Paul’s statement “I am saying that it refers to Christ and the church” reveals that the primary subject of the passage is Christ’s relationship to the church, not the proper relationship between husbands and wives.
Paul is saying it’s our Christian duty to reflect the relationship between Christ and the church in our marriages. Christ loves the church unconditionally–husbands are to love their wives unconditionally. Christ has authority over the church–the husband has authority over the wife. The church is called to gladly submit to Christ’s loving authority–wives are called to gladly submit to their husbands loving authority.
This passage about the roles of husbands and wives is often misunderstood, maligned and mis-represented in today’s world, by both believers and unbelievers. Christians should embrace it. Since God laid the foundation in Genesis, Paul isn’t breaking new ground relative to the husband’s authority in marriage. Rather, he’s telling Christians how they can mitigate the loss of harmony between husbands and wives that came as part of Adam and Eve’s punishment, wives desiring to rule over their husbands and husbands unlovingly wielding authority.
Though men and women are of equal value before God (Gal. 3:28), family management requires one in authority–if both had equal authority it would often lead to stalemate and frustration.
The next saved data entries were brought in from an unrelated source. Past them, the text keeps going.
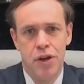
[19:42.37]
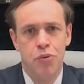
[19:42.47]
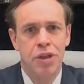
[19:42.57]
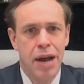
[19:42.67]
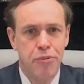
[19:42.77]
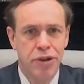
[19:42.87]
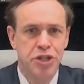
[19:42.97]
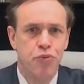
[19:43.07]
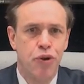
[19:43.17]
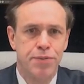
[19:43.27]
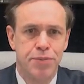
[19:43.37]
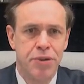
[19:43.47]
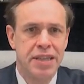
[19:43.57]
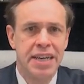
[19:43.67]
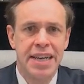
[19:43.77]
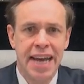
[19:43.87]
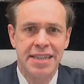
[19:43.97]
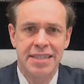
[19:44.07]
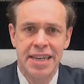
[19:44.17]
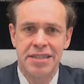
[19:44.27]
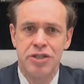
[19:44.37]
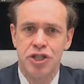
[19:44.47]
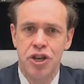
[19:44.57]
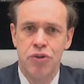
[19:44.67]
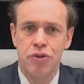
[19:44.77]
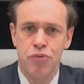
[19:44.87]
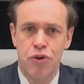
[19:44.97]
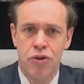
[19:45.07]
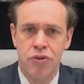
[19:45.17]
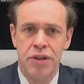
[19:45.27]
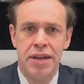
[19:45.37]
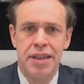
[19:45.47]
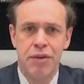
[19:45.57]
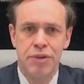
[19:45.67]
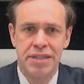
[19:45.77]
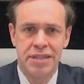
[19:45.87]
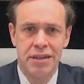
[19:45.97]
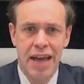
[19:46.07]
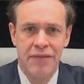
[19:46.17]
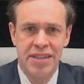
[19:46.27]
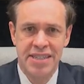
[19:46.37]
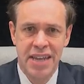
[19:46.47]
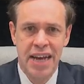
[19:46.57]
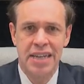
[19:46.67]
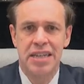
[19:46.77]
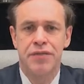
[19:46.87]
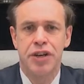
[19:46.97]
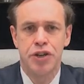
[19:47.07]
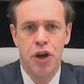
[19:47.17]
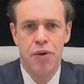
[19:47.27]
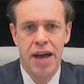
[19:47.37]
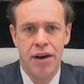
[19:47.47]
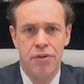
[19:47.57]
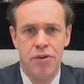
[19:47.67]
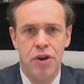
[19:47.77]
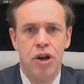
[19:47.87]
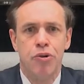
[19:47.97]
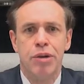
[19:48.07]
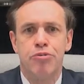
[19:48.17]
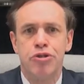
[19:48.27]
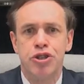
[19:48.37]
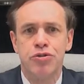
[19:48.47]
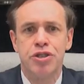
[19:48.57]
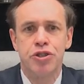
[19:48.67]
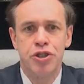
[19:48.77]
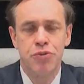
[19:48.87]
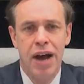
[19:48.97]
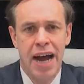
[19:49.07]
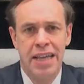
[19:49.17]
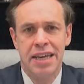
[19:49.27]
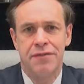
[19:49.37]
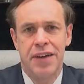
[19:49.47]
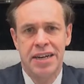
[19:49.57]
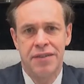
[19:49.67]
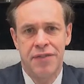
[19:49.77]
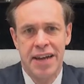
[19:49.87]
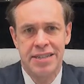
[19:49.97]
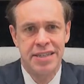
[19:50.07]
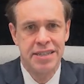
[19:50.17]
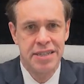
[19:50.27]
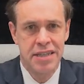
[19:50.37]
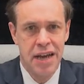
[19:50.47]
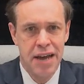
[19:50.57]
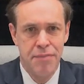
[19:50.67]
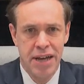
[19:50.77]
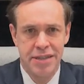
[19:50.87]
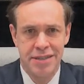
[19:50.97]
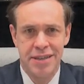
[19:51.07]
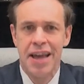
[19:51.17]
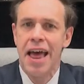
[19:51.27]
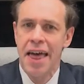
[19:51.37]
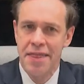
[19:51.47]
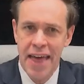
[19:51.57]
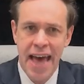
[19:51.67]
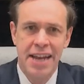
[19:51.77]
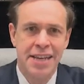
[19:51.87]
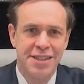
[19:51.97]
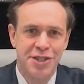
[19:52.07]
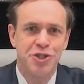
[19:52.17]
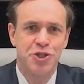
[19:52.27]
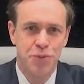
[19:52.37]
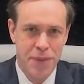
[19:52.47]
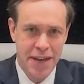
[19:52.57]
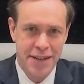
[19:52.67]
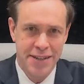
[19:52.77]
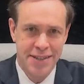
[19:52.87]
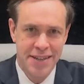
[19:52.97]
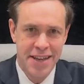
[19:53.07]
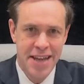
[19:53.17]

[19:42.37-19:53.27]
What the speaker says: With Operation Warp Speed, the United States has shown the world that we still have the scientific know-how. We produced 2 highly effective vaccines in 9 months, and that is stupendous.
Paul, speaking inspired words from God, and in line with the foundation laid in Genesis, assigns that responsibility to the husband.
Though obedience is our duty, marriage is no exception to the principle that loving and obeying God always leads to blessings. When wives submit to their husbands as to the Lord and husbands love their wives as Christ loves the church they are loving and obeying God. They are blessed by it and blessings flow to their children who are nurtured and raised up to love God in a home that serves the Lord. It’s a blessing to others as well. By glorifying him, witnessing to his love for us, and reflecting Christ’s relationship to the church we are a light to all, both fellow Christians and the lost.
That the lost reject the teaching is expected. Paul wasn’t writing to them–lacking the Holy Spirit they are incapable of either the type of submission required of the wife or the type of love required of the husband. Since they are spiritually blind most find the idea repugnant.
It’s a difficult teaching even for Christians, particularly today in our self-centered culture. It’s only by the grace of God, with the help of the indwelling Holy Spirit, that some Christians are able to accept and heed Paul’s call and in turn be blessed by a partial restoration of the harmony that Adam and Eve once shared.